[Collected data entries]
----------
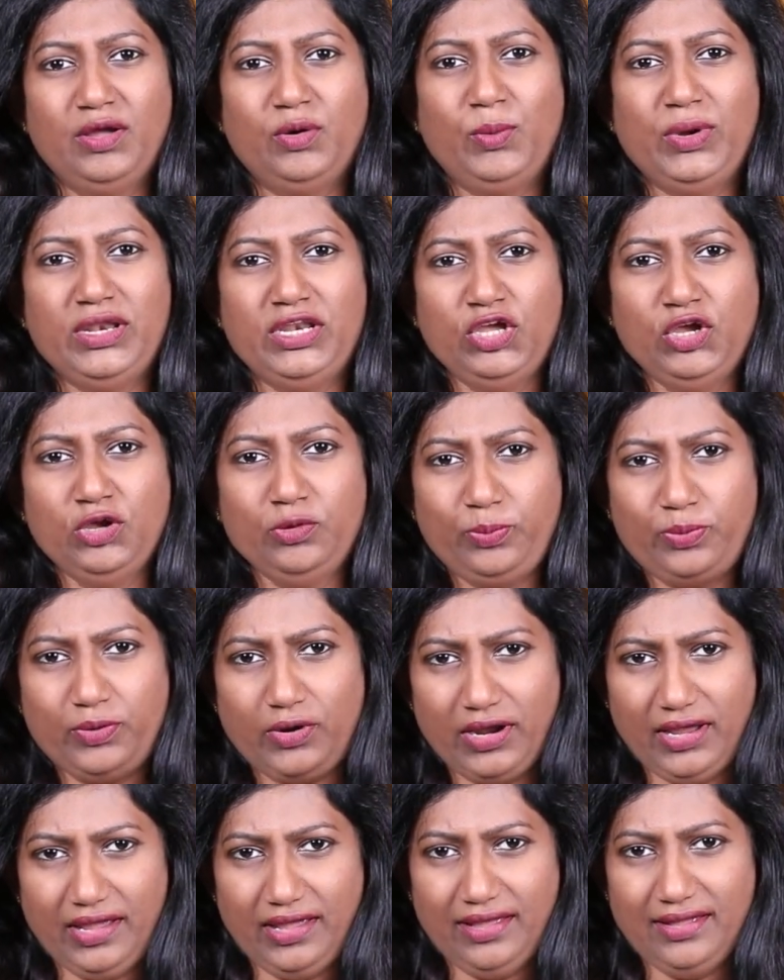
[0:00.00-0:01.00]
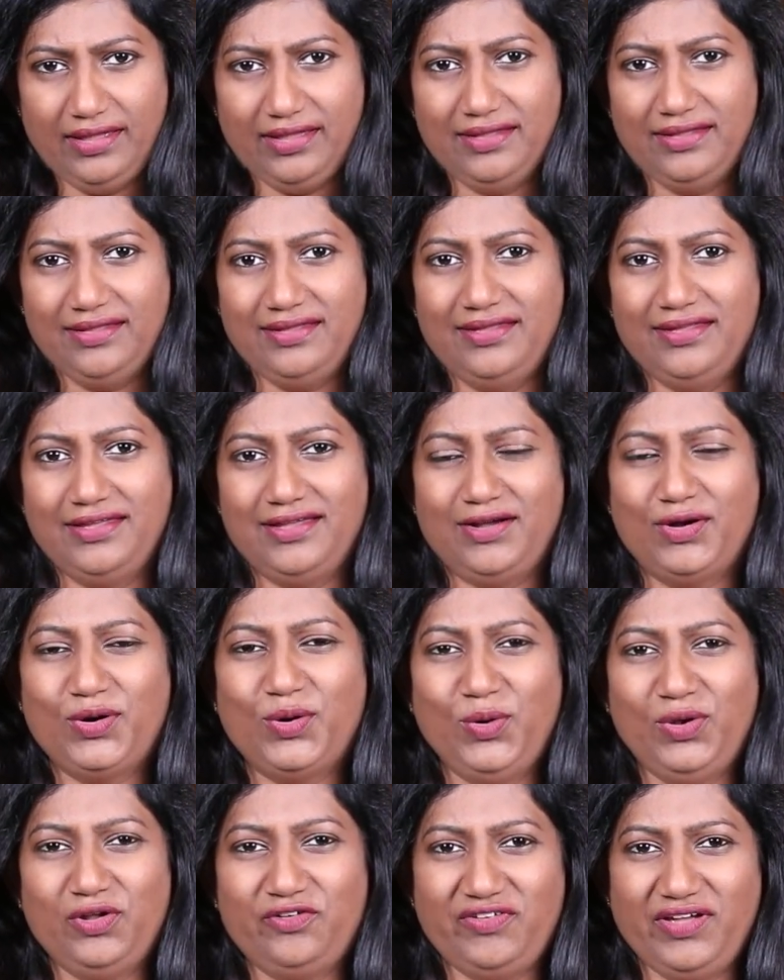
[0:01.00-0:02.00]
When you pray,
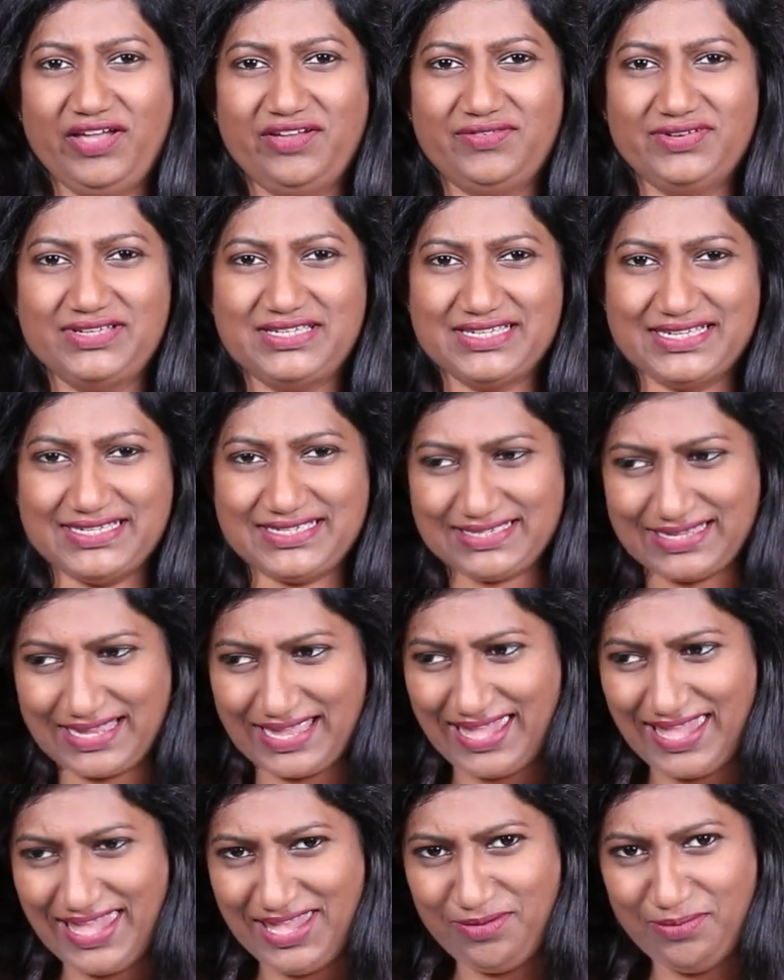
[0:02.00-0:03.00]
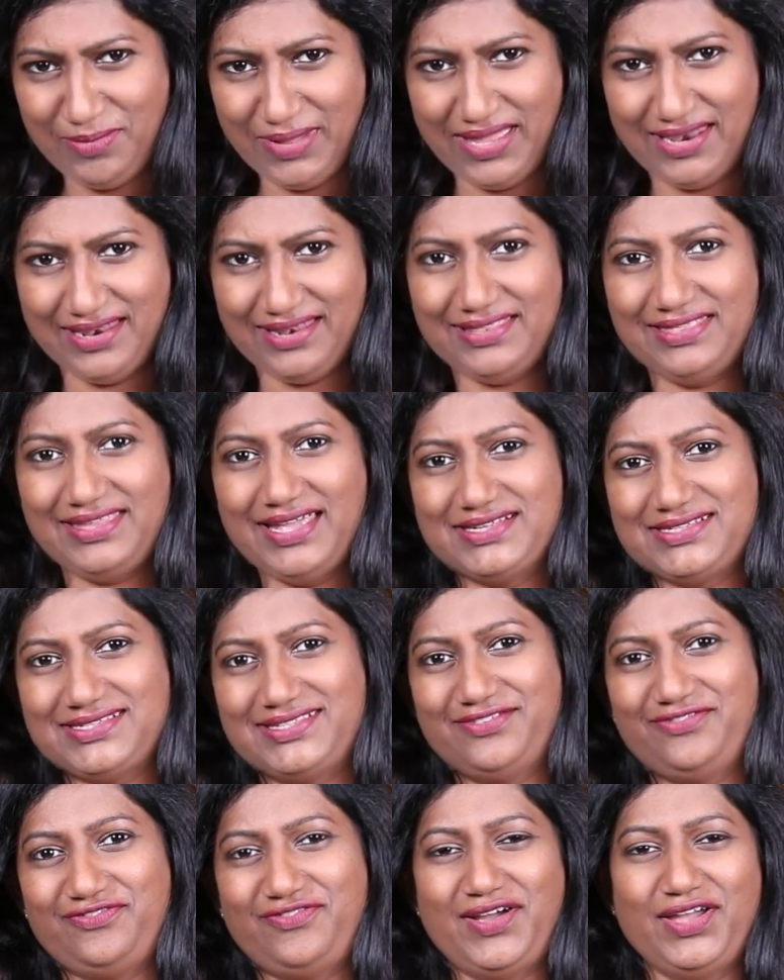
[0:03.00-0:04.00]
whole of heaven says, amen. That's
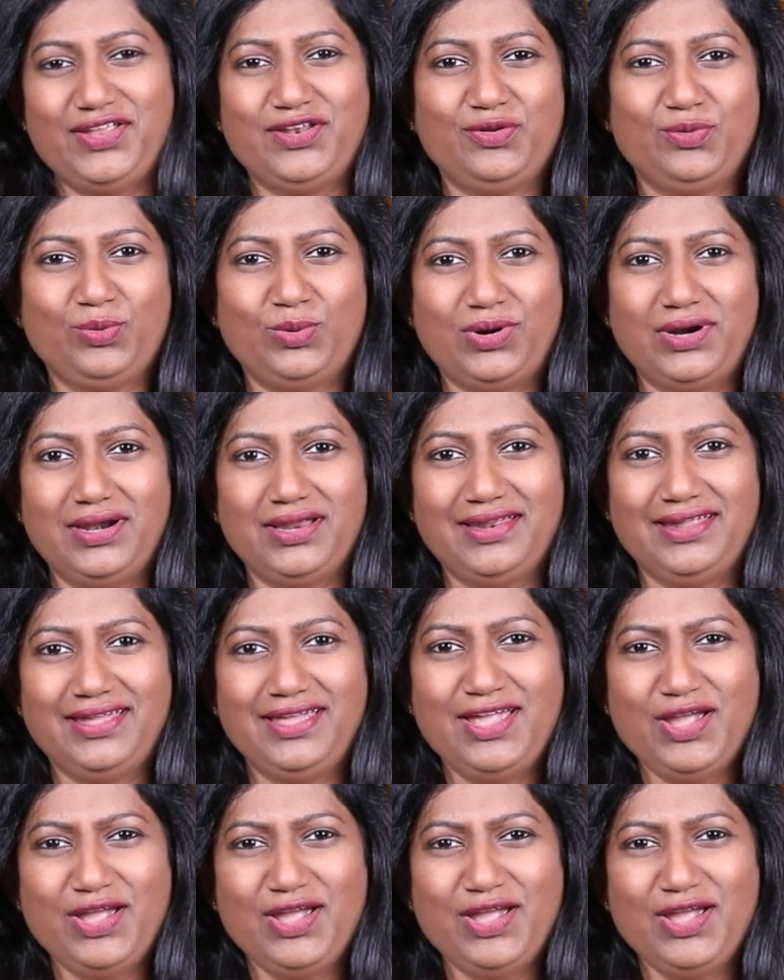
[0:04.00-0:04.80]
the final word.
----------
With the images removed, give back every entry exactly as shown.

_RESULT OF THE EXERCISE_
[0:00.00-0:01.00]
[0:01.00-0:02.00]
When you pray,
[0:02.00-0:03.00]
[0:03.00-0:04.00]
whole of heaven says, amen. That's
[0:04.00-0:04.80]
the final word.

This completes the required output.